Holunder – Schon Kneipp sagte: „Vor dem Holunder sollst du den Hut ziehen“ – denn seine Heilwirkungen und Anwendungsmöglichkeiten in der Volksheilkunde sind mannigfaltig. Die Blüten enthalten
- ätherische Öle,
- schweißtreibende Glykoside,
- Flavonide,
- Gerbstoffe und
- Schleim
und werden in erster Linie als Tee zum Schwitzen, gegen Grippe und ganz allgemein in der Volksheilkunde gegen Infektionen, Hautverunreinigungen sowie Körpergeruch getrunken.
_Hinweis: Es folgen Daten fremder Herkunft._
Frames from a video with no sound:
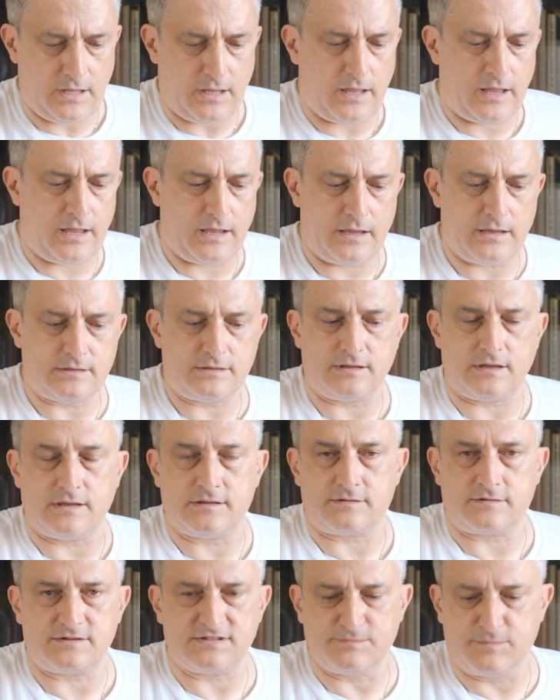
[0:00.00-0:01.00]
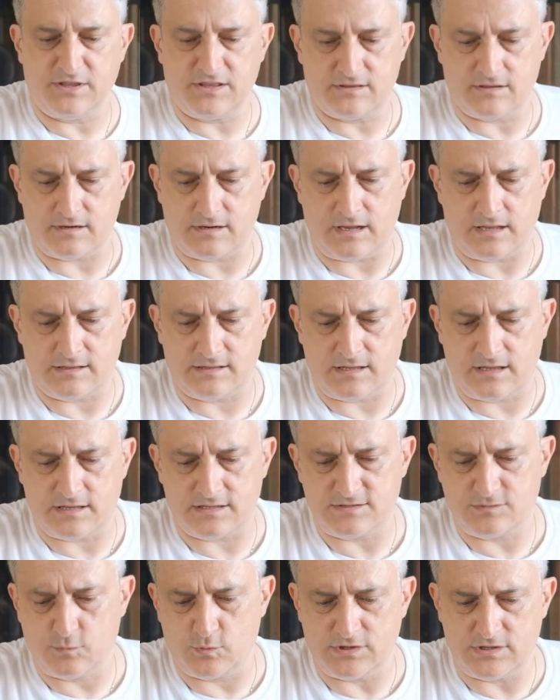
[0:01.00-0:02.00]
and a transmitter
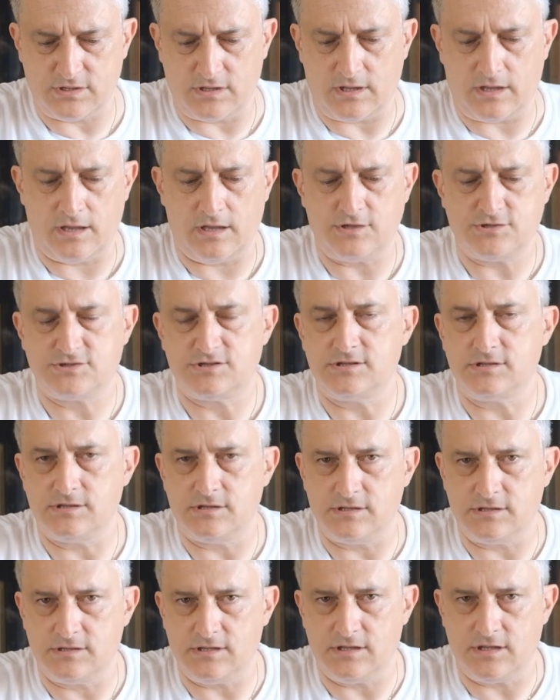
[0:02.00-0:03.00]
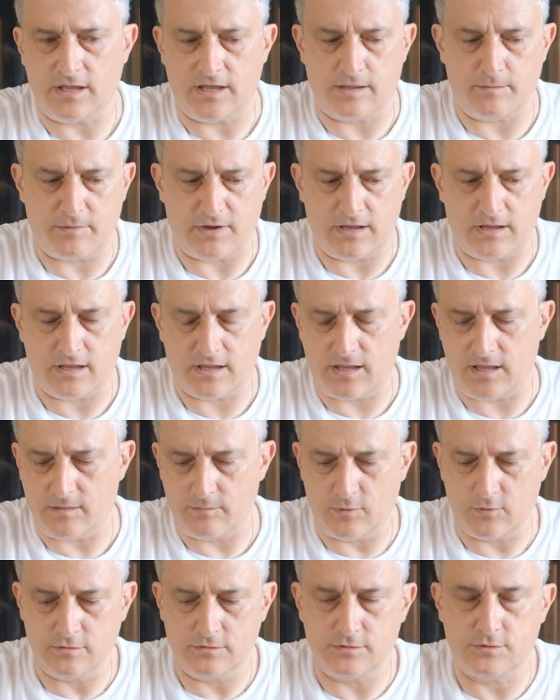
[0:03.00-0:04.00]
attached with the HDMI
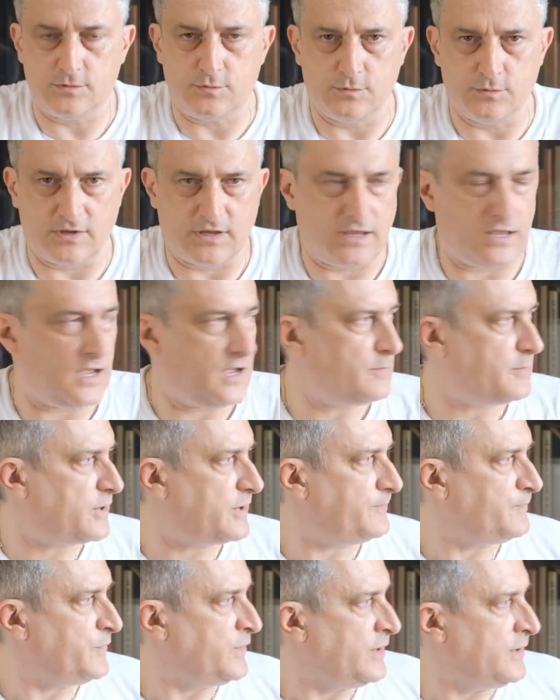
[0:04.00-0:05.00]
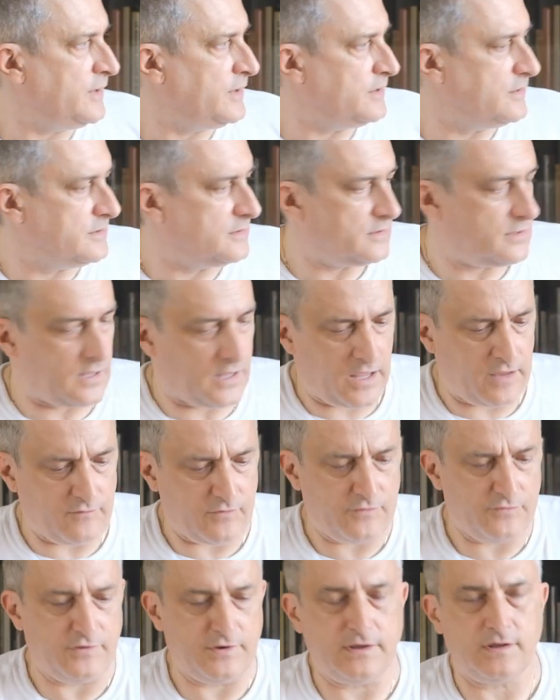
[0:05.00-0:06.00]
cable to the camera.
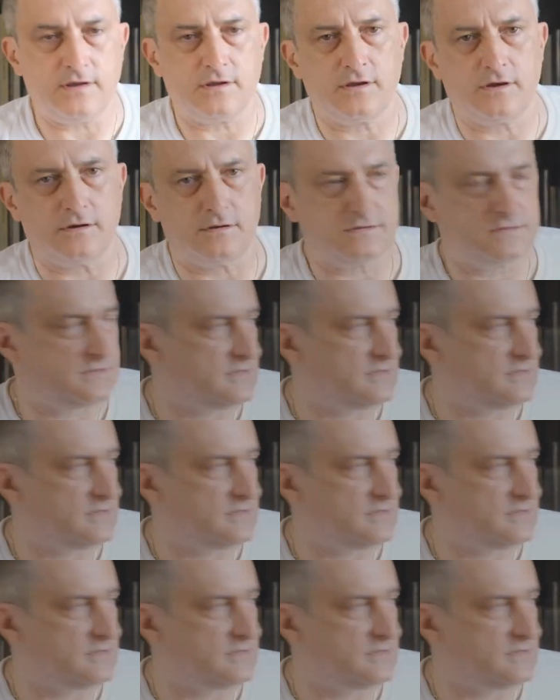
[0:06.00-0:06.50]
Everything goes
Auch in der Küche findet der Holunder Verwendung: Die Blütendolden sind,wenn man Sie in Palatschinkenteig
herausbäckt, als „Hollerküchlein“ beliebt und eignen sich auch zur Herstellung von Saft und Tee, der wärmt und viel Vitamin C zur Stärkung der Abwehrkräfte enthält! Die schwarzen Holunderbeeren sind ungekocht giftig, hingegen gekocht als Mus eine delikate Nachspeise zu
- Grießbrei,
- Kaiserschmarrn und
- Reisauflauf,
der auch eine positive Wirkung auf den Darm und gegen den Husten nachgesagt wird.